Entries taken from a collection
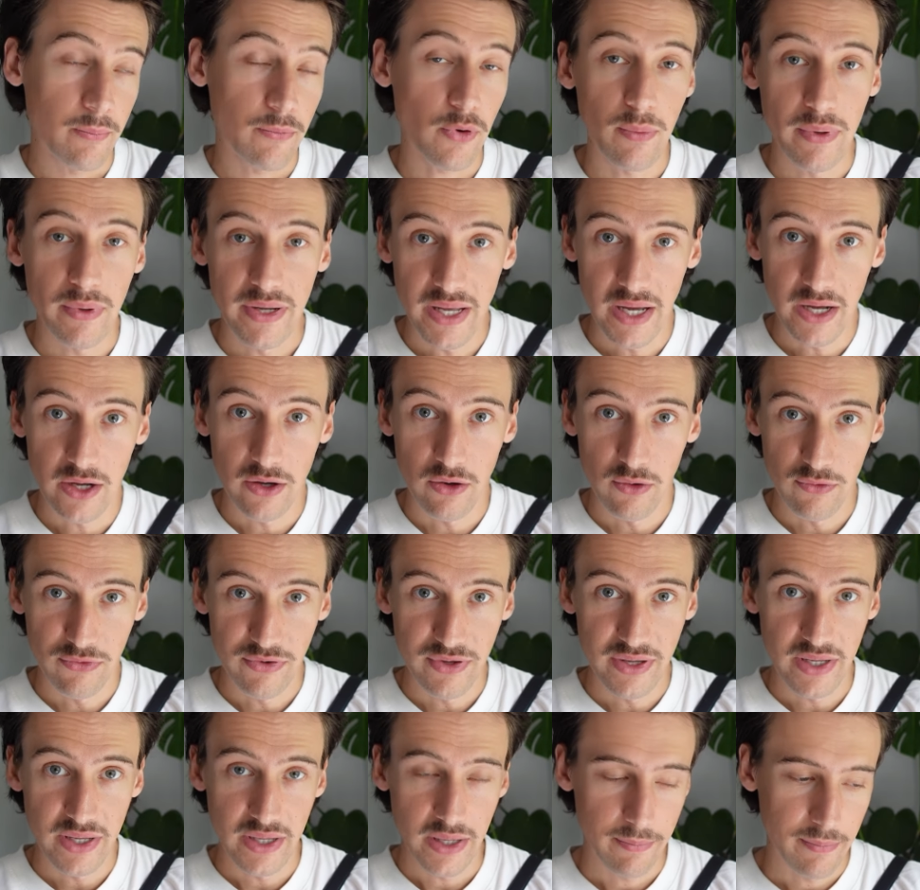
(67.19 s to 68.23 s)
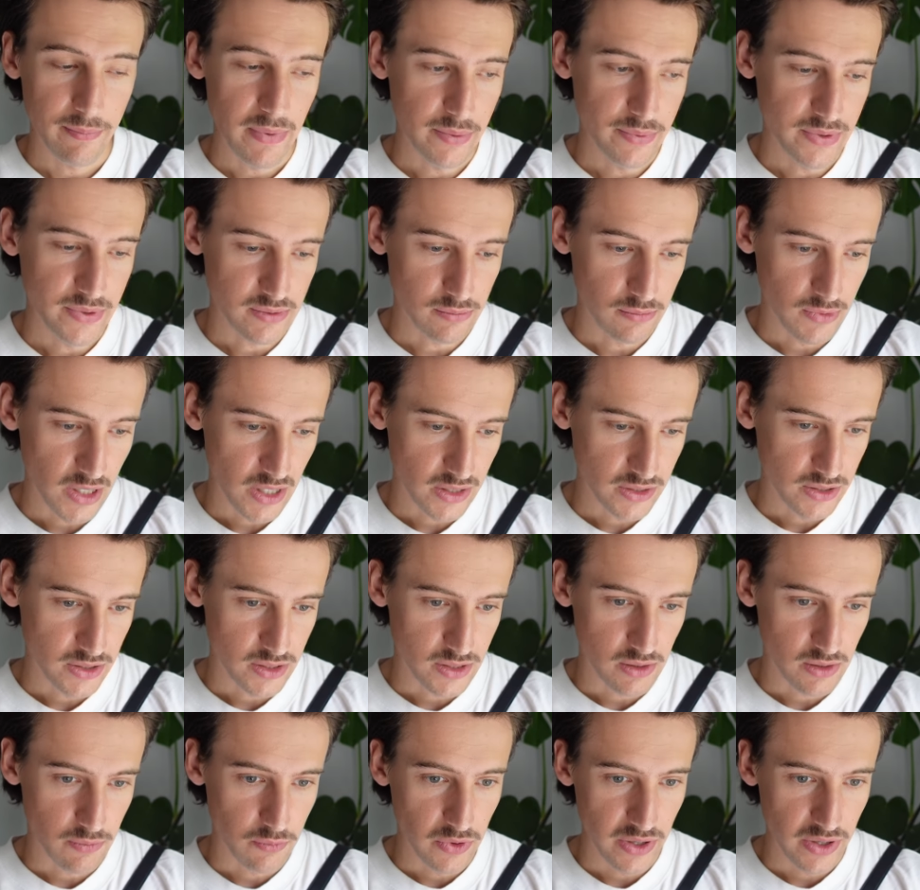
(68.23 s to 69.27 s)
Probably get a coffee, maybe some lunch
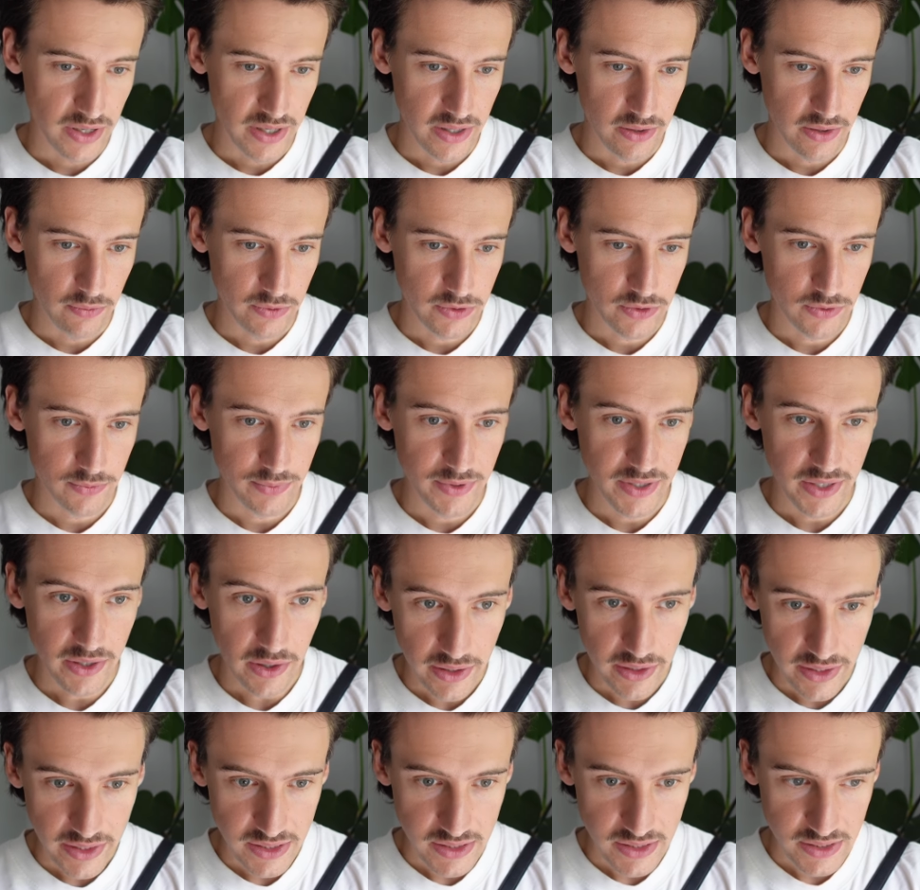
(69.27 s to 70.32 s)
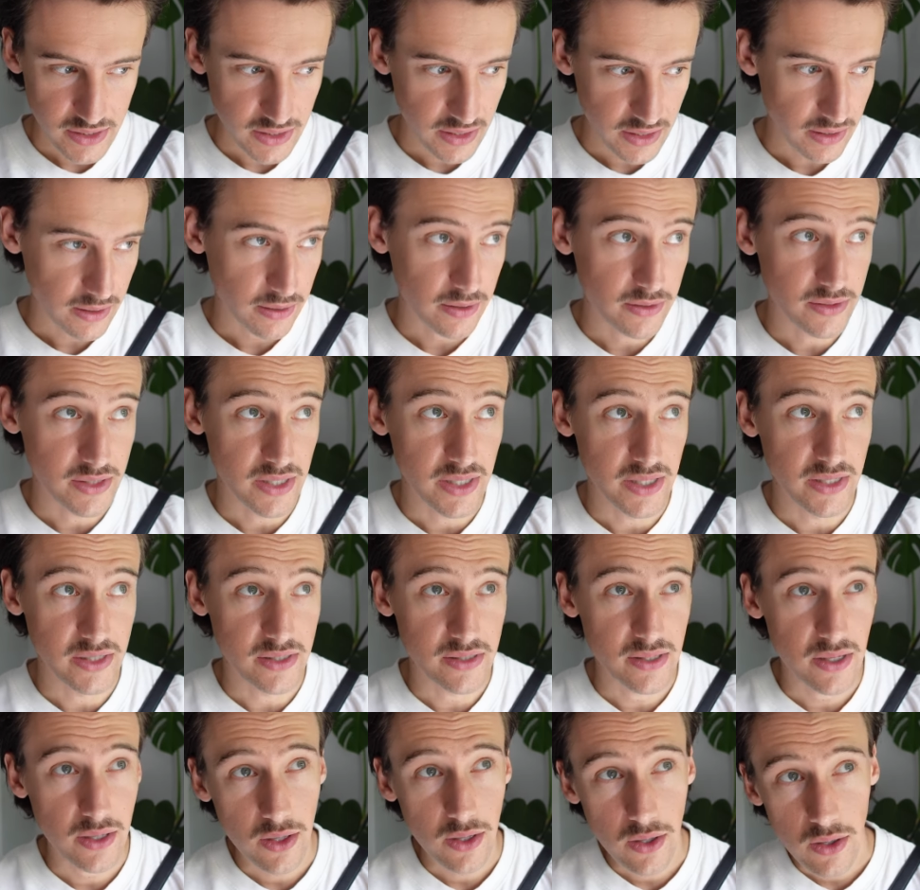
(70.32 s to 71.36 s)
somewhere, which would be nice because it
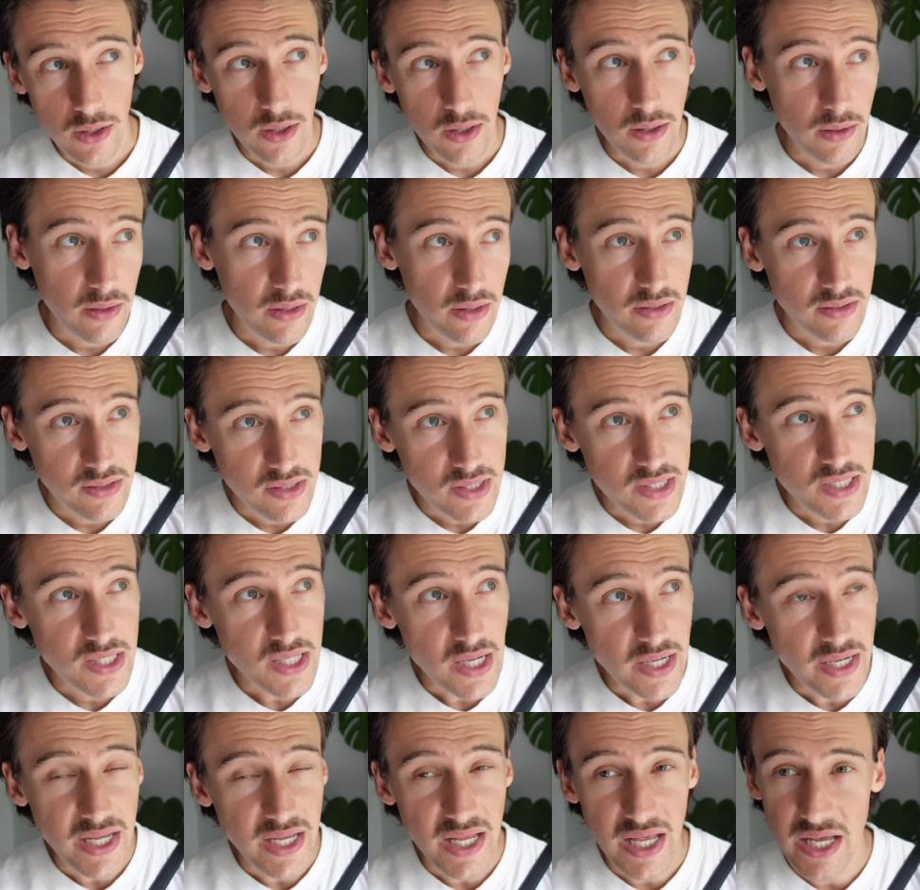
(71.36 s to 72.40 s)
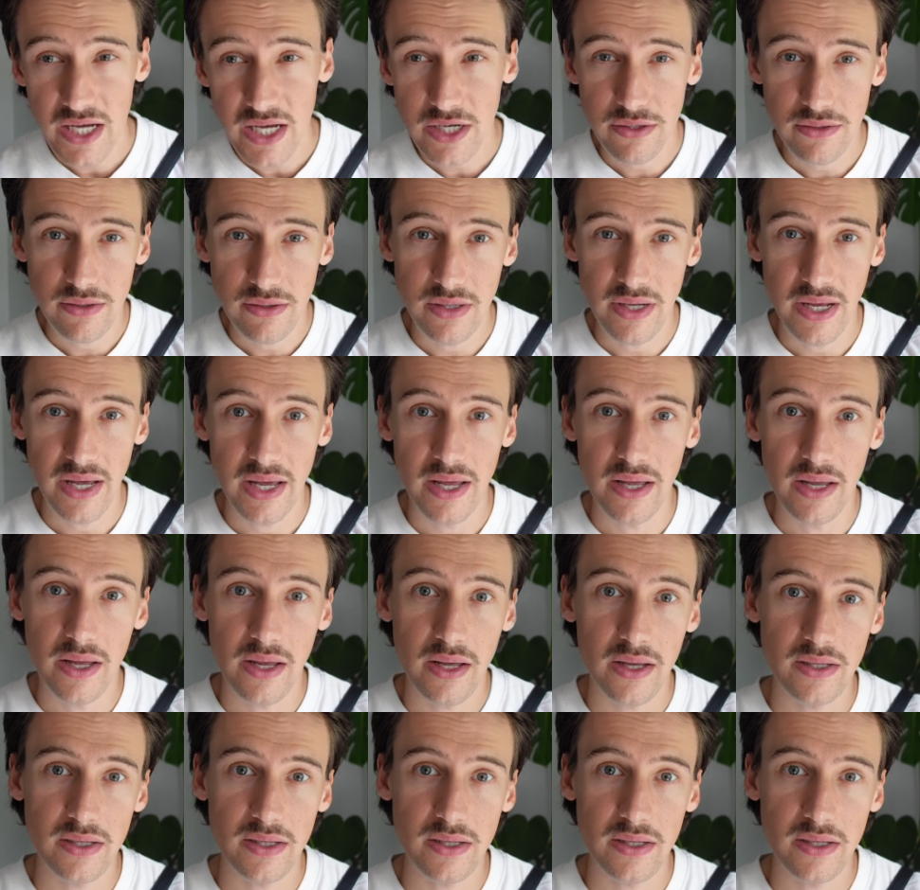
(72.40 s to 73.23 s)
is it's sunny-ish today.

— EXERCISE DESCRIPTION —
Only an exact, picture-free copy of the entries counts as the answer.

— RESPONSE AREA —
(67.19 s to 68.23 s)
(68.23 s to 69.27 s)
Probably get a coffee, maybe some lunch
(69.27 s to 70.32 s)
(70.32 s to 71.36 s)
somewhere, which would be nice because it
(71.36 s to 72.40 s)
(72.40 s to 73.23 s)
is it's sunny-ish today.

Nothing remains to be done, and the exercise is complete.